Tumblr recently added a feature called “Recommended Blogs” that presents you with a list of blogs you might enjoy based on your past viewing habits. It’s a great idea in theory, but unfortunately, there were problems with the way the feature was implemented.
Any blog on the recommended list was placed there in such a way that it left the blog owner’s personal information exposed, including:
- IP Address
- Self-Reported location
- Email Address
- Password
Tumblr had this to say in an open letter published on their site:
“It’s our mission to provide a safe space for people to express themselves freely and form communities around things they love. We feel that this bug could have affected that experience. We want to be transparent with you about it. In our view, it’s’ simply the right thing to do.

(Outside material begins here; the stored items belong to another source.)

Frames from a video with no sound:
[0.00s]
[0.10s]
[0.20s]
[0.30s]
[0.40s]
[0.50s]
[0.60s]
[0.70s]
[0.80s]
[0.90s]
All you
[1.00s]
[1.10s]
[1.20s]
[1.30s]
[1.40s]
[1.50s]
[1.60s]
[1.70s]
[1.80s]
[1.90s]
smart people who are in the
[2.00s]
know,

We found no evidence that this bug was abused and there is nothing to suggest that unprotected account information was accessed.”
Even if you’ve never seen your Tumblr blog on the recommended list, your best bet is to change your password immediately. As usual, if you use the same password for Tumblr that you use on any other web property, change that password too.
Now would be a great time to break yourself of the habit of using the same password across multiple websites. Continuing that practice makes you a ticking bomb. Sooner or later, it’s going to explode on you, with tragic consequences that could take years to fully recover from. (Read our post on passwords).
We applaud Tumblr’s handling of this issue. At a time with other social media platforms are under fire for their handling of security flaws, Tumblr’s transparency is refreshing indeed.